_Problem to work on_: Each line of the records that follow must come back exactly, with pictures skipped.

---------------

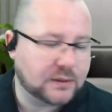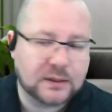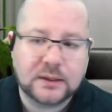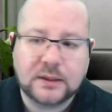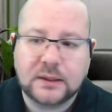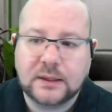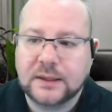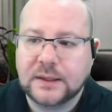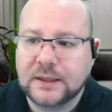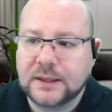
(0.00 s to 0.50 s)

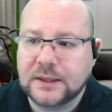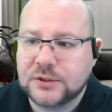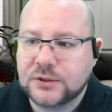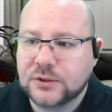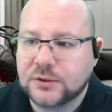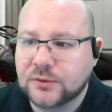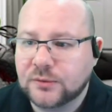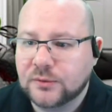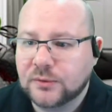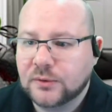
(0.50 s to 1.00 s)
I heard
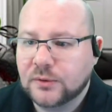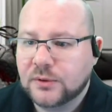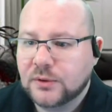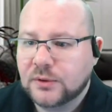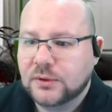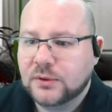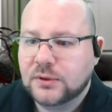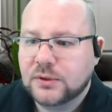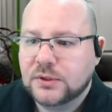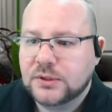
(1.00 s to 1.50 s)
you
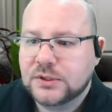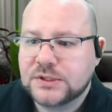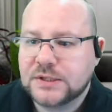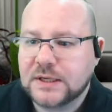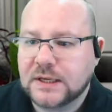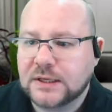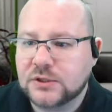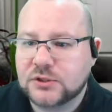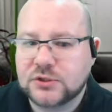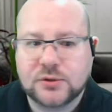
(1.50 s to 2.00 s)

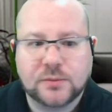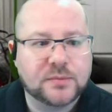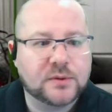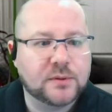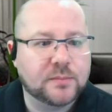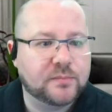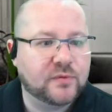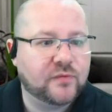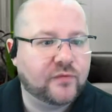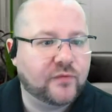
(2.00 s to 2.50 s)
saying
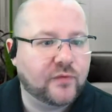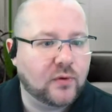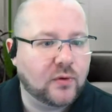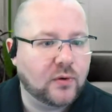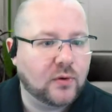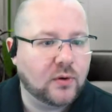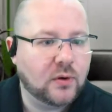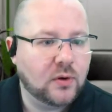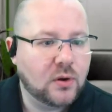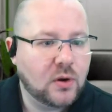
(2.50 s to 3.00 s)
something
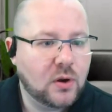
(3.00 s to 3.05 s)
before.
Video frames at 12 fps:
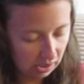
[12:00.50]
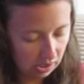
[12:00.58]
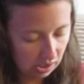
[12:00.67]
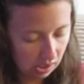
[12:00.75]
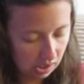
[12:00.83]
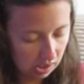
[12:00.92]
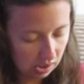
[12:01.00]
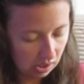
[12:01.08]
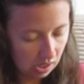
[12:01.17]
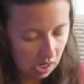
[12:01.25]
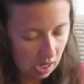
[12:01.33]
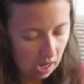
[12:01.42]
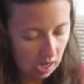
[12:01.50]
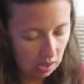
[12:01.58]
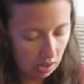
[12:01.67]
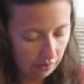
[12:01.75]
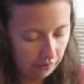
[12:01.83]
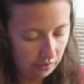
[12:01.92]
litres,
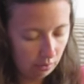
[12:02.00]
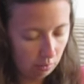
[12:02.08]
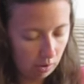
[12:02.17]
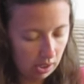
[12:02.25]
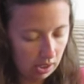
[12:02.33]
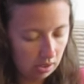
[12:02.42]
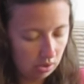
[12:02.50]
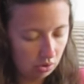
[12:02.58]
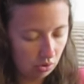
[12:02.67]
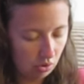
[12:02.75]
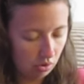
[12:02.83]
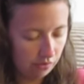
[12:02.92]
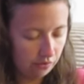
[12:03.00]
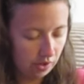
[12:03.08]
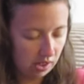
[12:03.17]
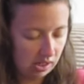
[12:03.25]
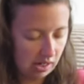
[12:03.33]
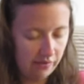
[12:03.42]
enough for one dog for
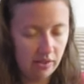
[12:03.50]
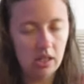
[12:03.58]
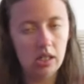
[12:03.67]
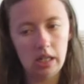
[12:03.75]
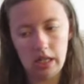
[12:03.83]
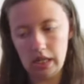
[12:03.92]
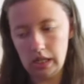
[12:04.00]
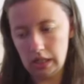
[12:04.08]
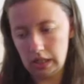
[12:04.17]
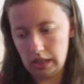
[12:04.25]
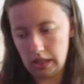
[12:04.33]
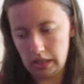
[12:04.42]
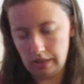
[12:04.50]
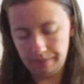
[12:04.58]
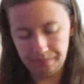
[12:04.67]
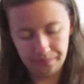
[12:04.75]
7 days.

---------------

_Output below_:
(0.00 s to 0.50 s)

(0.50 s to 1.00 s)
I heard
(1.00 s to 1.50 s)
you
(1.50 s to 2.00 s)

(2.00 s to 2.50 s)
saying
(2.50 s to 3.00 s)
something
(3.00 s to 3.05 s)
before.
Video frames at 12 fps:
[12:00.50]
[12:00.58]
[12:00.67]
[12:00.75]
[12:00.83]
[12:00.92]
[12:01.00]
[12:01.08]
[12:01.17]
[12:01.25]
[12:01.33]
[12:01.42]
[12:01.50]
[12:01.58]
[12:01.67]
[12:01.75]
[12:01.83]
[12:01.92]
litres,
[12:02.00]
[12:02.08]
[12:02.17]
[12:02.25]
[12:02.33]
[12:02.42]
[12:02.50]
[12:02.58]
[12:02.67]
[12:02.75]
[12:02.83]
[12:02.92]
[12:03.00]
[12:03.08]
[12:03.17]
[12:03.25]
[12:03.33]
[12:03.42]
enough for one dog for
[12:03.50]
[12:03.58]
[12:03.67]
[12:03.75]
[12:03.83]
[12:03.92]
[12:04.00]
[12:04.08]
[12:04.17]
[12:04.25]
[12:04.33]
[12:04.42]
[12:04.50]
[12:04.58]
[12:04.67]
[12:04.75]
7 days.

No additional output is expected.